Em terceiro lugar, porque consolidou Passos Coelho, à partida uma
personagem menor, como figura central no sistema político português. Não
interessa se se gosta ou não do líder do PSD. A verdade é que ele pôs Paulo
Portas no lugar, tornando-o uma espécie de valete de quarto, liquidou António
José Seguro e António Costa. A substância dos políticos testa-se na luta pela
conquista e pela manutenção do poder e Passos Coelho tem passado nos testes,
mesmos os mais difíceis, como o de ontem. Goste-se ou não.
Em quarto lugar, porque tem o PS, o maior partido da oposição, refém
das suas posições. A grande descida de votos da coligação governamental e o
pequeno aumento dos socialistas não foi suficiente para tornar a maioria governamental
refém dos socialistas. Nas actuais circunstâncias políticas (sublinho nas actuais, pois a realidade é volátil e pode mudar), são os socialistas
que estão reféns dos desejos e da vontade da coligação. E não se antevê que os
socialistas se possam facilmente libertar do abraço que a coligação lhes vai
dar. Qualquer alinhamento dos socialistas com a esquerda provocará uma tempestade tal que o largo do Rato ameaçará cair.

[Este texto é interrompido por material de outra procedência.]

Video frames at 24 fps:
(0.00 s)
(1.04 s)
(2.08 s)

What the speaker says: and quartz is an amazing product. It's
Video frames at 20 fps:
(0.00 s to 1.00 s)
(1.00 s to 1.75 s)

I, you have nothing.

Em quinto lugar, é uma grande vitória porque o espaço ideológico a que pertence ficou
claramente consolidado. Esta é a maior vitória da coligação de direita. Explico.

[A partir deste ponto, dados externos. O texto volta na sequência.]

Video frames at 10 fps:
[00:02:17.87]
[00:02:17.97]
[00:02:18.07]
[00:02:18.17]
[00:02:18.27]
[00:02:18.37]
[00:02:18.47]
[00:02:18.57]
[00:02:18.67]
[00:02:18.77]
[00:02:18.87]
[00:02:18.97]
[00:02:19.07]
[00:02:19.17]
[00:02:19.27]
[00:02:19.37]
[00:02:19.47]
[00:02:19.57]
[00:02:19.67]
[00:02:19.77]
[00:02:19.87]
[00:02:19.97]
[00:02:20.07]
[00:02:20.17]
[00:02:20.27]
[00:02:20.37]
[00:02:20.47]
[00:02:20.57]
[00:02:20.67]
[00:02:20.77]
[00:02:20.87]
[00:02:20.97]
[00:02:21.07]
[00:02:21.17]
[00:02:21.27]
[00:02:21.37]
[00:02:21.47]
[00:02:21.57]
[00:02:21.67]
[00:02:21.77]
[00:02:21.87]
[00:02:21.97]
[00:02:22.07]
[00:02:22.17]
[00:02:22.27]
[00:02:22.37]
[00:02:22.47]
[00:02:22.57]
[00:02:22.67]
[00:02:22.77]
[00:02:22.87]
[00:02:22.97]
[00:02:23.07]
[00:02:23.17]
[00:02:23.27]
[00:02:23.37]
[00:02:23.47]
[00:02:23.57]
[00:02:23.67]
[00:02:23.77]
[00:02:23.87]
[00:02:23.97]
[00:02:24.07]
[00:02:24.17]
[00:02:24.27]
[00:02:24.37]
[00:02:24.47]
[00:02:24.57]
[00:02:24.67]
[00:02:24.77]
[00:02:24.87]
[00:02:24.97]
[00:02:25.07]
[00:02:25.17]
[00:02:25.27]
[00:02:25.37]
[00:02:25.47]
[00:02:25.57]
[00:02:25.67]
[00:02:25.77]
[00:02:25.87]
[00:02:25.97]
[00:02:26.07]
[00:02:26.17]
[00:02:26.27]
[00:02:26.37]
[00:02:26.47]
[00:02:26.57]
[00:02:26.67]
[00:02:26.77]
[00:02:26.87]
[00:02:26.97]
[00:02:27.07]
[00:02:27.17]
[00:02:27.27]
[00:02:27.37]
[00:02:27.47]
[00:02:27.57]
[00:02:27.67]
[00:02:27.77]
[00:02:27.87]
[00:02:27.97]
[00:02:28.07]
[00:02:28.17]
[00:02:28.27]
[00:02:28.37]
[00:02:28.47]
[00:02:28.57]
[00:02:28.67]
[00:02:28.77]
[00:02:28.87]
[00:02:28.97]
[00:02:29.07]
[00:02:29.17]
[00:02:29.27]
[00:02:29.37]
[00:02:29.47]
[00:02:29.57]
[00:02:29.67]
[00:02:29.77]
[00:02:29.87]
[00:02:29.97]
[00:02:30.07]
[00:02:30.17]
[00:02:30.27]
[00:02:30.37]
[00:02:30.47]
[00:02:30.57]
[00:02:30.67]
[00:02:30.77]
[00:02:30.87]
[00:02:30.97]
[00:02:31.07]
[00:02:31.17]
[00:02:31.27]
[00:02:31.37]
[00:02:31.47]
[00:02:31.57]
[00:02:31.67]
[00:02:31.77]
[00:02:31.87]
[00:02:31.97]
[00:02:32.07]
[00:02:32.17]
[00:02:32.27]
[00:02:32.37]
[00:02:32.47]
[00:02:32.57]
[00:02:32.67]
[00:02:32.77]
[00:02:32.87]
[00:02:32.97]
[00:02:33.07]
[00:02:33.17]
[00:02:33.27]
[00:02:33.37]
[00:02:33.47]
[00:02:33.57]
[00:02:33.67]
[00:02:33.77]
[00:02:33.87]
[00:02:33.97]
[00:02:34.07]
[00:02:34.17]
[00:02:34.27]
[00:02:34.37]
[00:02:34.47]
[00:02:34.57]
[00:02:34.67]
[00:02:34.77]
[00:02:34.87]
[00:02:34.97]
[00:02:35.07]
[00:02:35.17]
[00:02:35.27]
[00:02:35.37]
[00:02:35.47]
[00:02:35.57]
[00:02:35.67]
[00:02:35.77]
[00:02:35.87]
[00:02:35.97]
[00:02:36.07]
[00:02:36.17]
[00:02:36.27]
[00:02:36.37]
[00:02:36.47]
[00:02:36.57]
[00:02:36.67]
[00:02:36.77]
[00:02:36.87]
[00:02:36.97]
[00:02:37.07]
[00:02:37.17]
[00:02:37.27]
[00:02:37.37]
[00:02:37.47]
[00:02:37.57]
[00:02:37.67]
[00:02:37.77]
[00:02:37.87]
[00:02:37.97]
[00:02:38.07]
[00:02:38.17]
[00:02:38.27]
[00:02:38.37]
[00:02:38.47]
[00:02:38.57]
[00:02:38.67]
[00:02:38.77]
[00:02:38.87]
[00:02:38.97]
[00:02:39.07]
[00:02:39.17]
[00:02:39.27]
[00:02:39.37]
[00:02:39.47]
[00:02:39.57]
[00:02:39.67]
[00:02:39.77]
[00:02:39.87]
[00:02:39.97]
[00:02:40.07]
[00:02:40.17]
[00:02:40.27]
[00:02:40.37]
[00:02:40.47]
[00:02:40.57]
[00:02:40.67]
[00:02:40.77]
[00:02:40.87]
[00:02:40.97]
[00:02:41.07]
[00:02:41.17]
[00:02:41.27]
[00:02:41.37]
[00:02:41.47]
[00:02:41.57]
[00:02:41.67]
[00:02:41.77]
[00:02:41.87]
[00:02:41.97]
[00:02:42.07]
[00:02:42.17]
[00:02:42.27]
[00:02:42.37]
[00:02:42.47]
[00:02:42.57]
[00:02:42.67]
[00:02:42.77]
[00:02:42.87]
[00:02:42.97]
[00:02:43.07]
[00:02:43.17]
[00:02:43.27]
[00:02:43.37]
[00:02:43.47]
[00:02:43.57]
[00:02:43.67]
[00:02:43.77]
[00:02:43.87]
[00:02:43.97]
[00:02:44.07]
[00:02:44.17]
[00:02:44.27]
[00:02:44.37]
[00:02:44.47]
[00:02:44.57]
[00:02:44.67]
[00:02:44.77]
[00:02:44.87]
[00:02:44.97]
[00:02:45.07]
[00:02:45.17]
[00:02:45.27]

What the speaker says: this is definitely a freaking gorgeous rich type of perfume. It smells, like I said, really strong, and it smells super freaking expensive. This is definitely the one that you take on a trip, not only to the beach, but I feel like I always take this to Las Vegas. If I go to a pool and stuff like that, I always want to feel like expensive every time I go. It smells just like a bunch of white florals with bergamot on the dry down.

Em 2011, Passos Coelho ganhou mentindo sistematicamente, atacando Sócrates pela
esquerda, canalizando para si o descontentamento com a austeridade já em vigor
no tempo de Sócrates. Em 2015, quase 40% do eleitorado, depois de ter experimentado
um governo com políticas austeritárias e tintas liberais, disse que gostou e
que quer mais.
A vitória ideológica da coligação não acaba aí. Os próprios
socialistas apresentaram-se com um programa ideologicamente semelhante ao da
coligação, talvez, em certos aspectos, ainda mais liberalizante. Mesmo assim, e
apesar de ter perdido votos para a esquerda, a versão austeritária e liberal
dos socialistas obteve mais de 30% dos votos. Cerca de 70% dos portugueses
disse claramente que queria a política imposta por Bruxelas e determinada pela
Alemanha, que queria ares mais liberais na economia e mais dissolução do Estado
social, embora de forma mais gradual.
Dir-se-á que esta percentagem é a habitualmente obtida, talvez um
pouco menor, pelo grupo de partidos do arco da governação. É verdade, mas há
uma diferença absoluta. Até aqui esses partidos tinham essa votação na base de
promessas mirabolantes. Nas eleições de ontem não foi assim. Quem foi votar
sabia claramente ao que ia. Os 70% de eleitores votaram numa das versões
caseiras do ordo-liberalismo dominante na Europa. Isto significa que, de uma
maneira ou de outro, o papel do Estado como factor de igualdade sofreu uma
pesada derrota, apesar das condições ontem enunciadas por Costa para haver
acordo com a maioria.
Concluo como comecei. Uma coisa é o que desejamos e outra é aquilo que
a realidade nos devolve. O que aconteceu ontem foi uma subtil mudança de
território político, mudança imposta pela direita durante quatro anos e
consagrada nas eleições. Quem não se revê nos princípios triunfantes o pior que pode fazer é
achar que há uma maioria de esquerda na assembleia e que isso tem alguma
consequência na governação. A questão será, de facto, outra: como trazer para
dentro do novo território os princípios que parecem não ter lugar nele?